Directions
Set down all of the entries below word for word, with the pictures left out.

*** Data for review

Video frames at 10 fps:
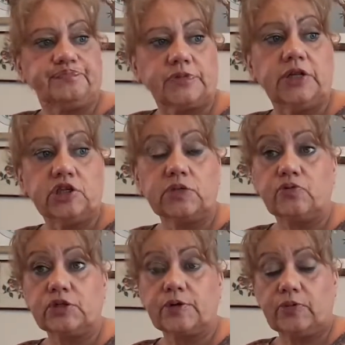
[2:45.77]
I think they're
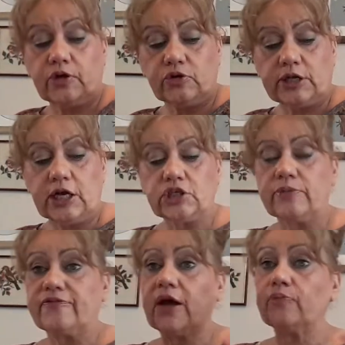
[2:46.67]
supposed to be quite good actually.
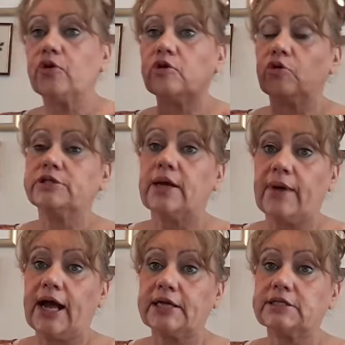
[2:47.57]
But if I put it on as a
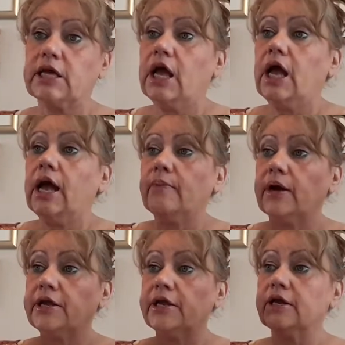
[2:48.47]
mask, my
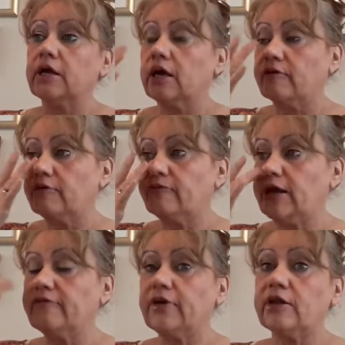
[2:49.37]
hair, I'll get
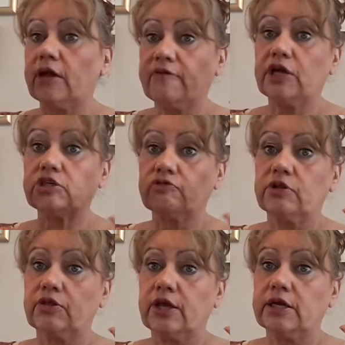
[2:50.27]
I've actually got
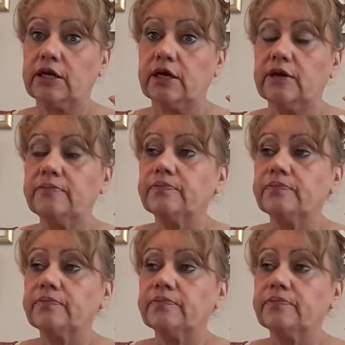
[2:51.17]
really thick hair.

******

Result below
Video frames at 10 fps:
[2:45.77]
I think they're
[2:46.67]
supposed to be quite good actually.
[2:47.57]
But if I put it on as a
[2:48.47]
mask, my
[2:49.37]
hair, I'll get
[2:50.27]
I've actually got
[2:51.17]
really thick hair.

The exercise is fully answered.